Huntington’s disease (HD) is a neurodegenerative disease that is genetically inherited through an autosomal dominant gene located on chromosome 4. HD is caused by DNA mutation (generally 37 or more repetition of CAG nucleotides) that leads to an excessive stretch of glutamine residues. However, the main pathogenesis pathway resulted by polyglutamine expansion in mutant HD is unknown. The characteristics of this disease mostly appear in adults. Patients who suffer from this disease have shown an inability to control physical movements, emotional problems, speech disturbance, dementia, loss of thinking ability and death occurs between 15-20 years from the time of symptomatic onset. This review article suggested that investigation of mutation in the HD gene can be done by proteomic analysis such as mass spectroscopy, gel electrophoresis, western blotting, chromatographic based technology, and X-ray crystallography. The primary aim of proteomics is to focus on the molecular changes occurring in HD, there by enhancing the effectiveness of treatment.

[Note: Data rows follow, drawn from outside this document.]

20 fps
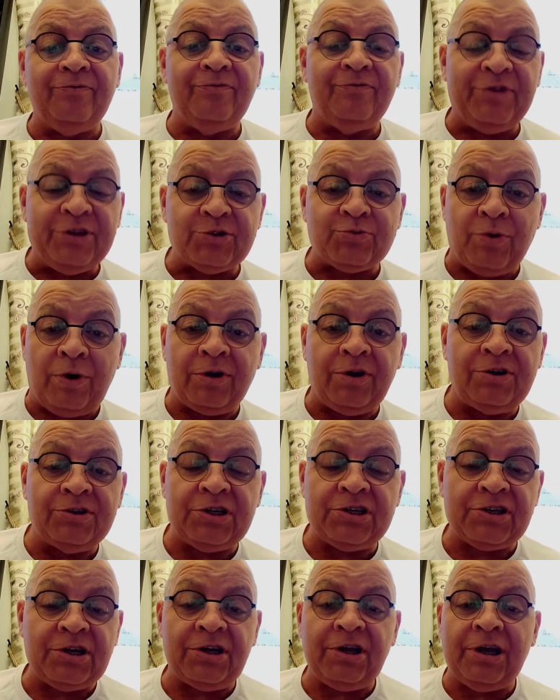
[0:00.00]
this one, because
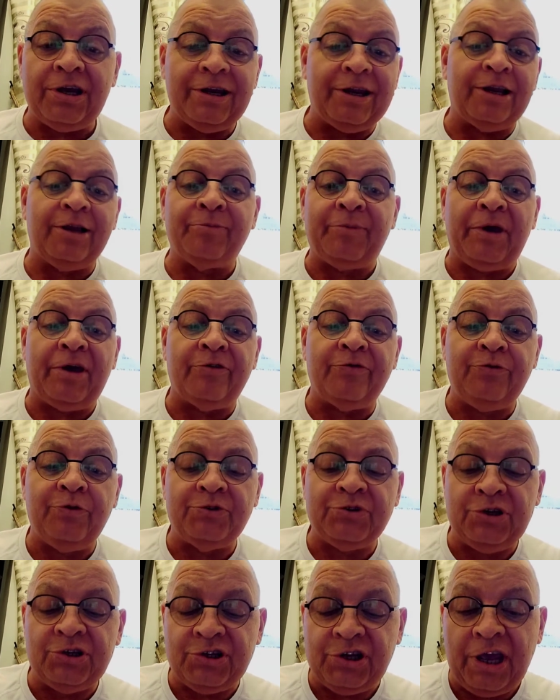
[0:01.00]
there's only a little bit of
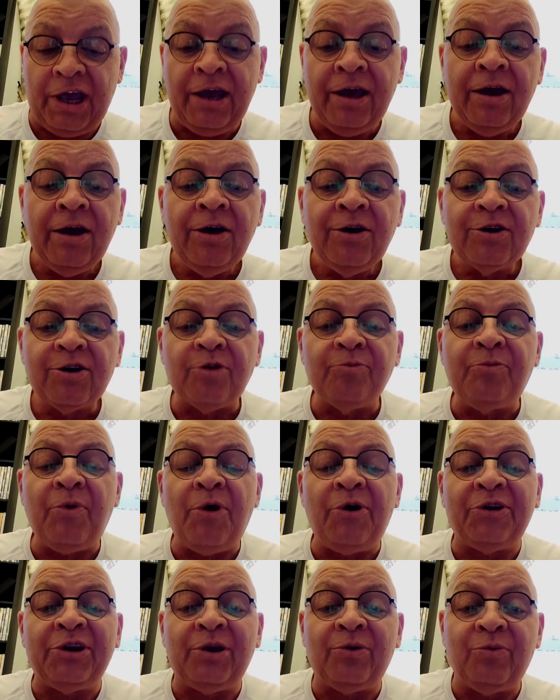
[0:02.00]
footage here,
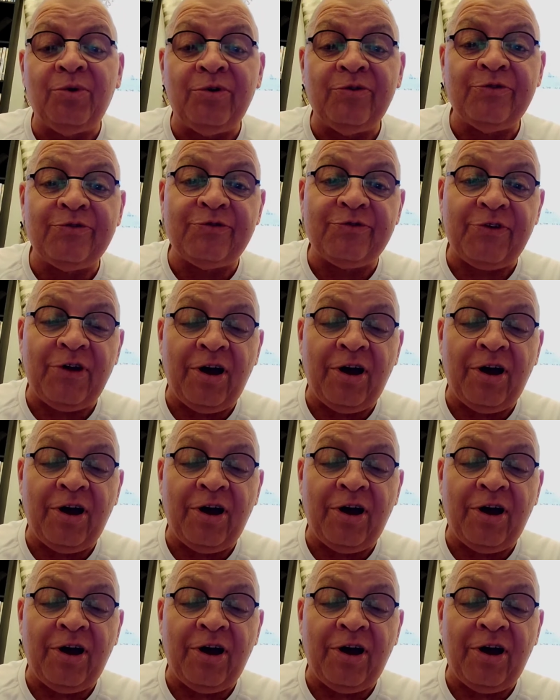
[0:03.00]
combine it with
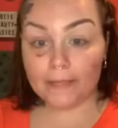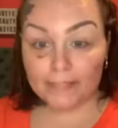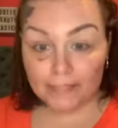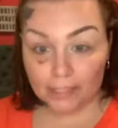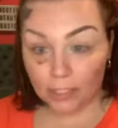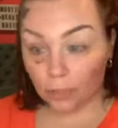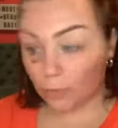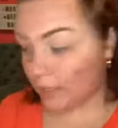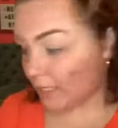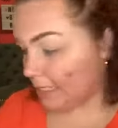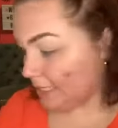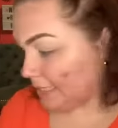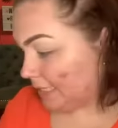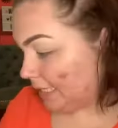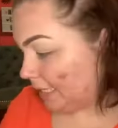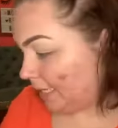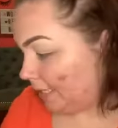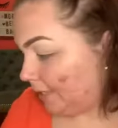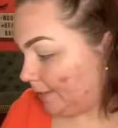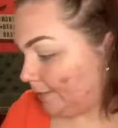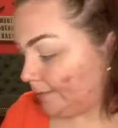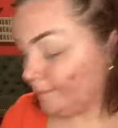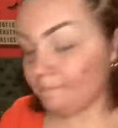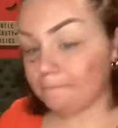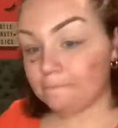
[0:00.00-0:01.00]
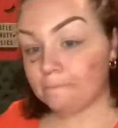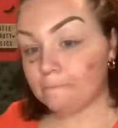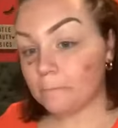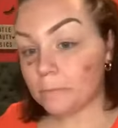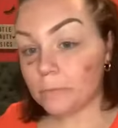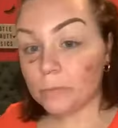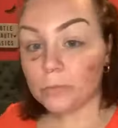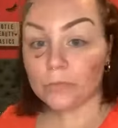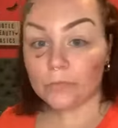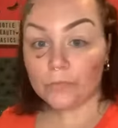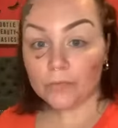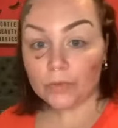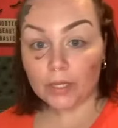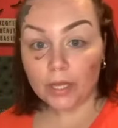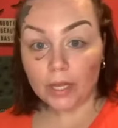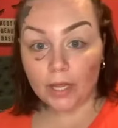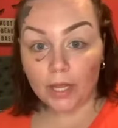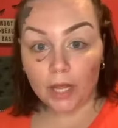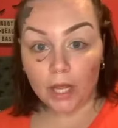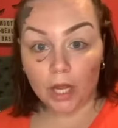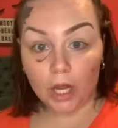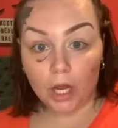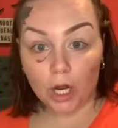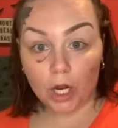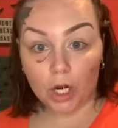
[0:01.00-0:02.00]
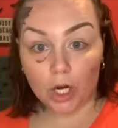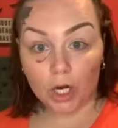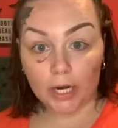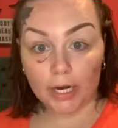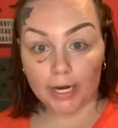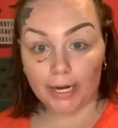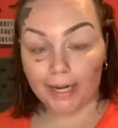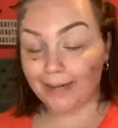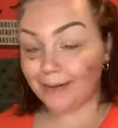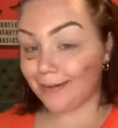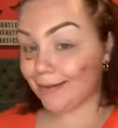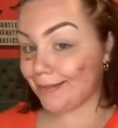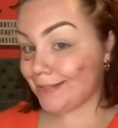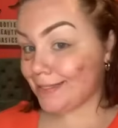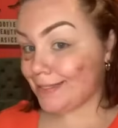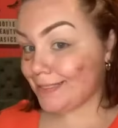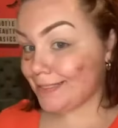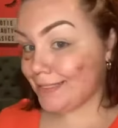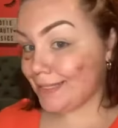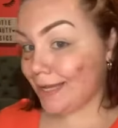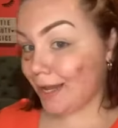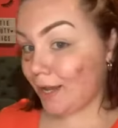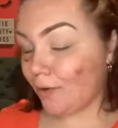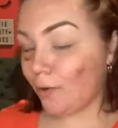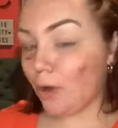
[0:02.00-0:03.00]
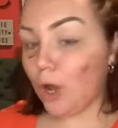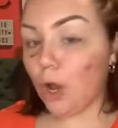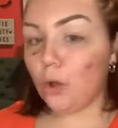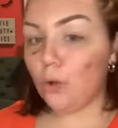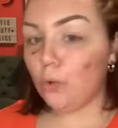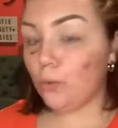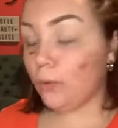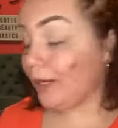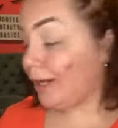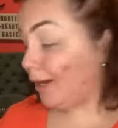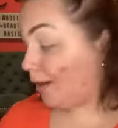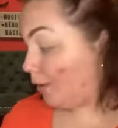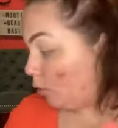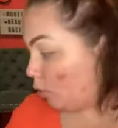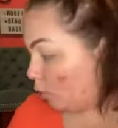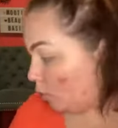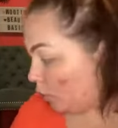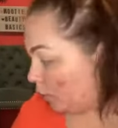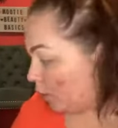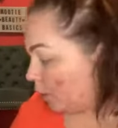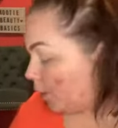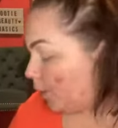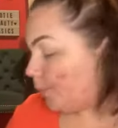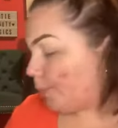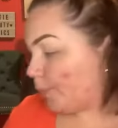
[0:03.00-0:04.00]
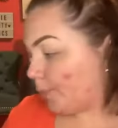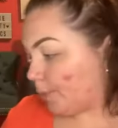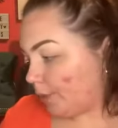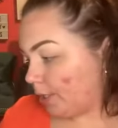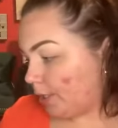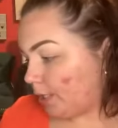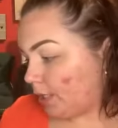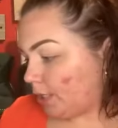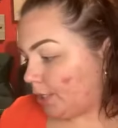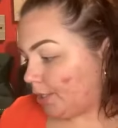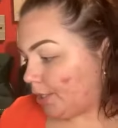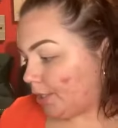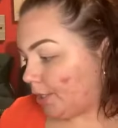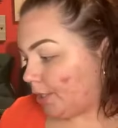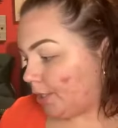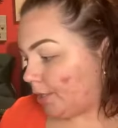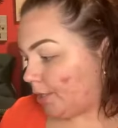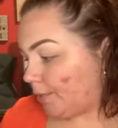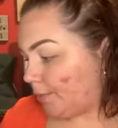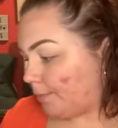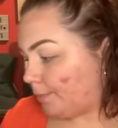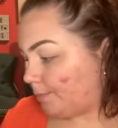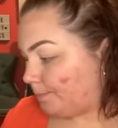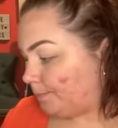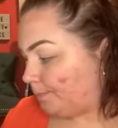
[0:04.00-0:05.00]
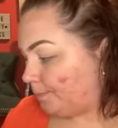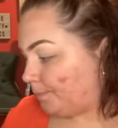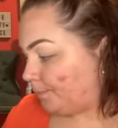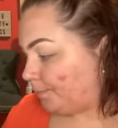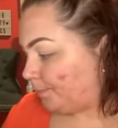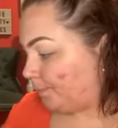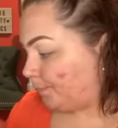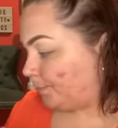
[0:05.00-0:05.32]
So excited. All right. So, oh, and I ordered a pretty, um,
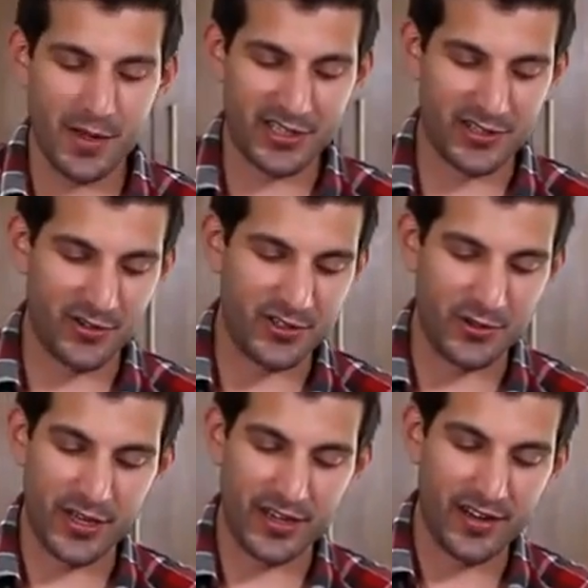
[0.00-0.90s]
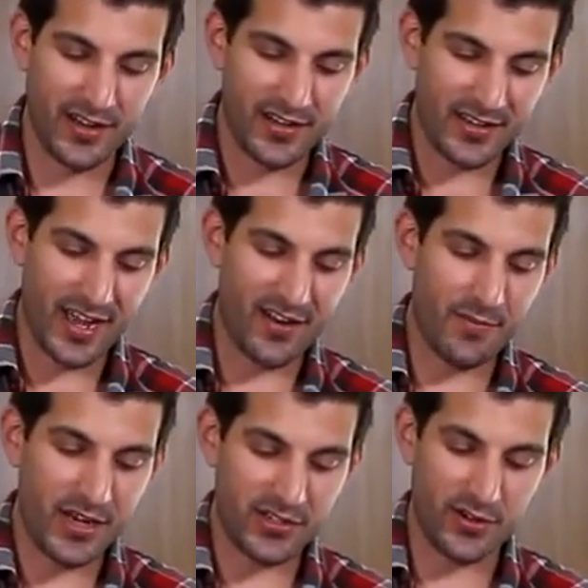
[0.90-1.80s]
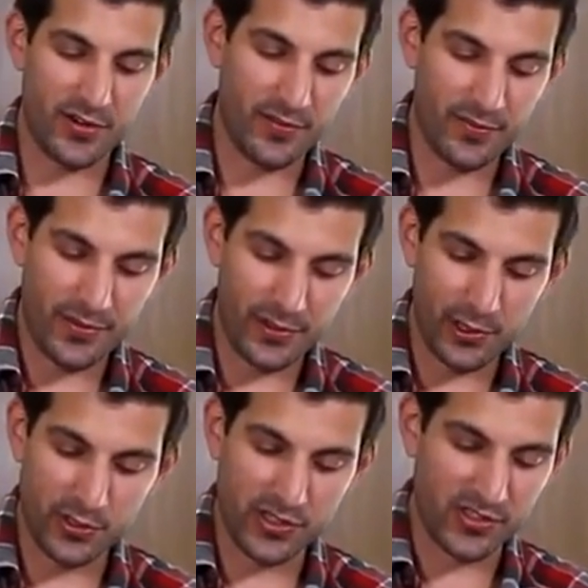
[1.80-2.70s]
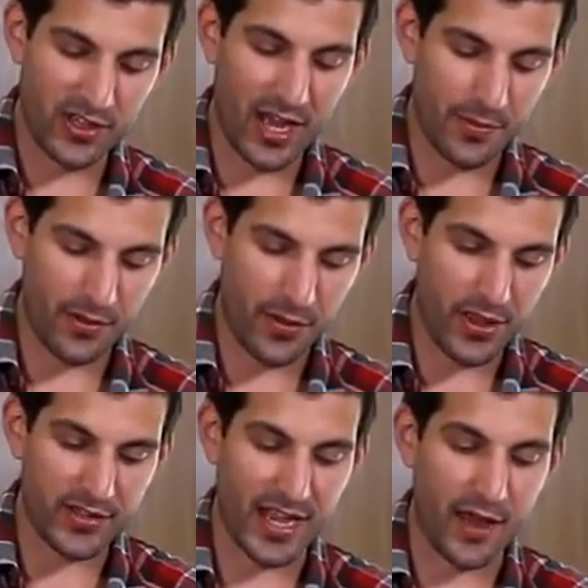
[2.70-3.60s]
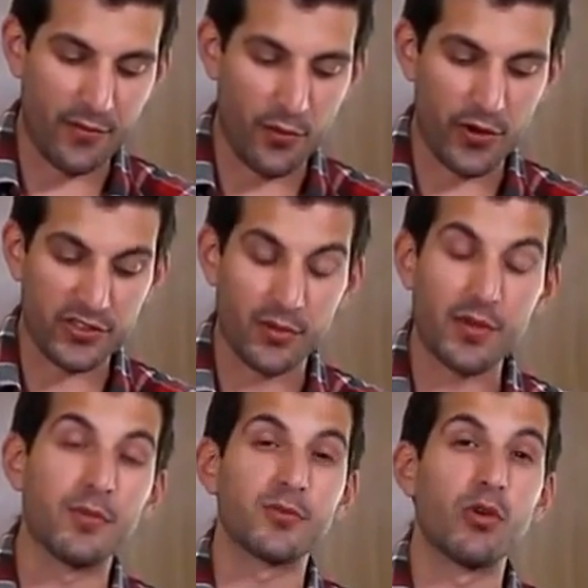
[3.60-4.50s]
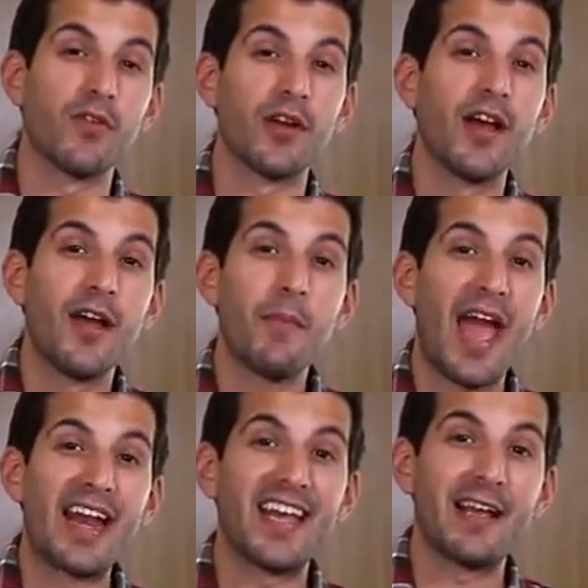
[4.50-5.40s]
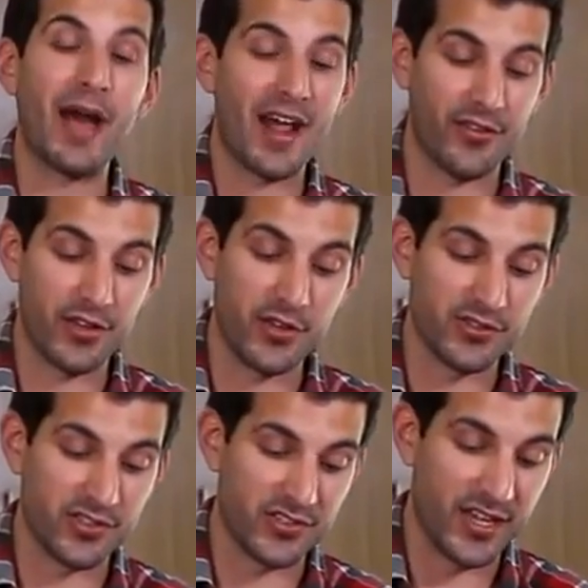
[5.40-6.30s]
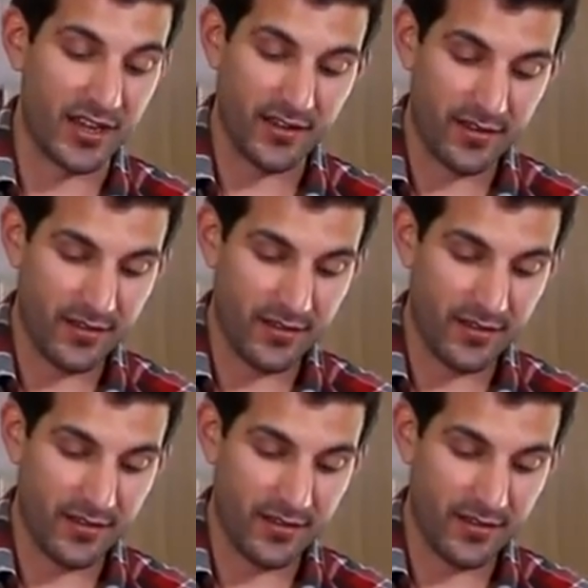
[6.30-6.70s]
mixture to it, kind of make sure it loosens up and thins out for us so it becomes more of a pancake batter that you're used to seeing.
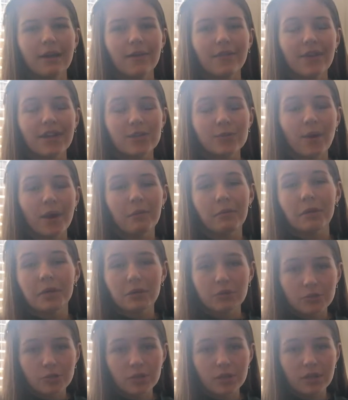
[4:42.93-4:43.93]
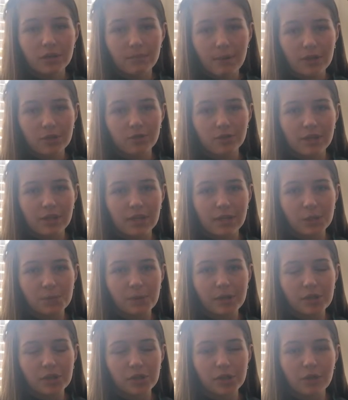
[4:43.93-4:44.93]
That's why we usually measure the
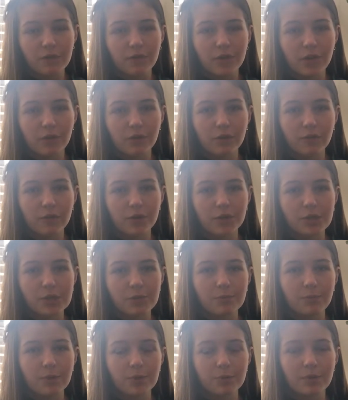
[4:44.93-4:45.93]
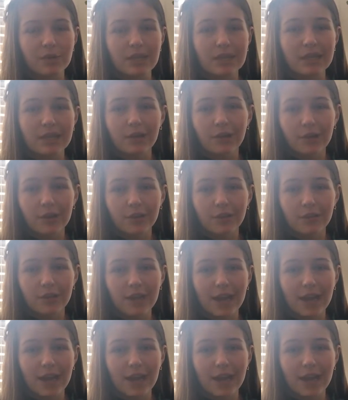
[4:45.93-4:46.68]
expansion of the universe between the Earth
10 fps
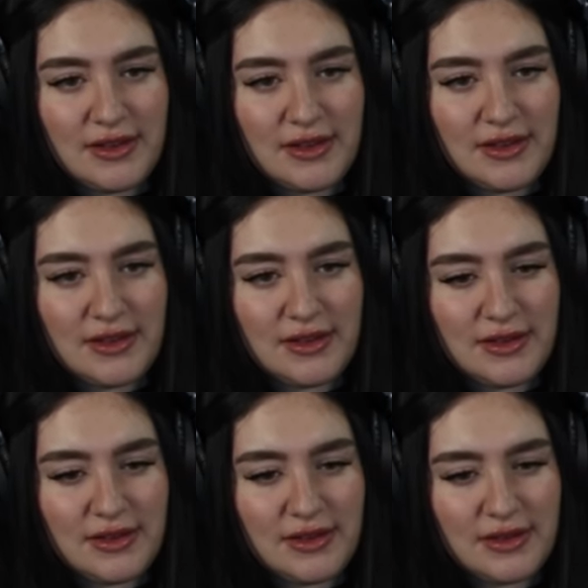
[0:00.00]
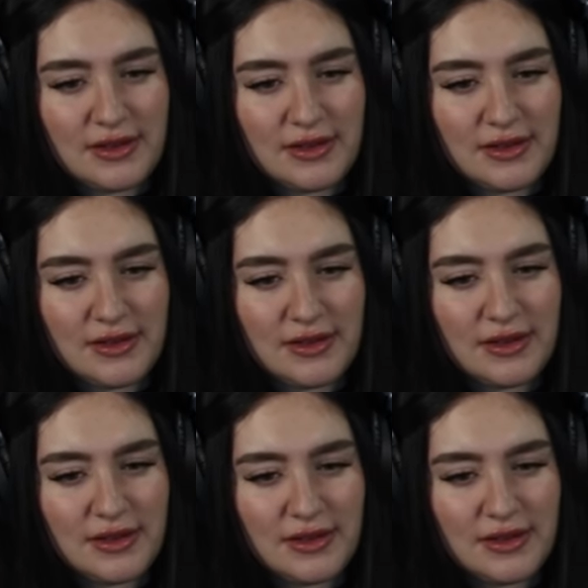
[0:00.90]

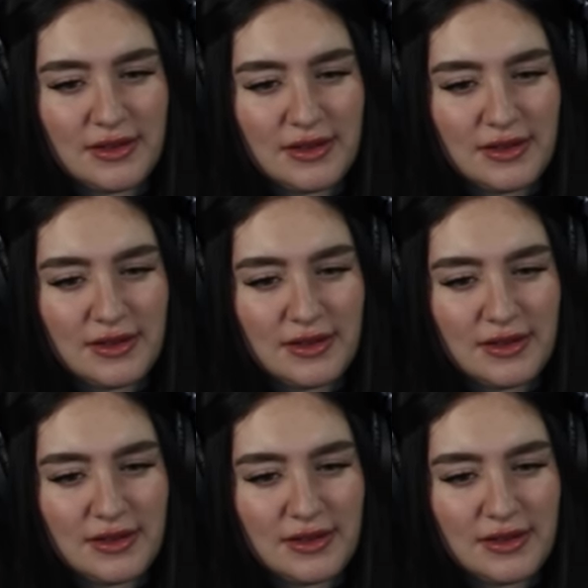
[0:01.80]
This person isn't speaking.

亨廷顿舞蹈病（HD）是一种神经退行性疾病，通过位于4号染色体上的常染色体显性基因遗传遗传。HD是由DNA突变（通常是37个或更多的CAG核苷酸重复）引起的，导致谷氨酰胺残基过度延伸。然而，由突变谷氨酸中的聚谷氨酰胺扩展导致的主要发病机理尚不清楚。这种疾病的特征主要出现在成年人中。患有这种疾病的患者已表现出无法控制身体运动，情绪问题，语言障碍，痴呆，思维能力丧失和自症状发作之日起的15至20年内死亡。这篇评论文章建议可以通过蛋白质组学分析（例如质谱，凝胶电泳，蛋白质印迹，基于色谱的技术和X射线晶体学。蛋白质组学的主要目的是通过增强治疗效果来关注HD中发生的分子变化。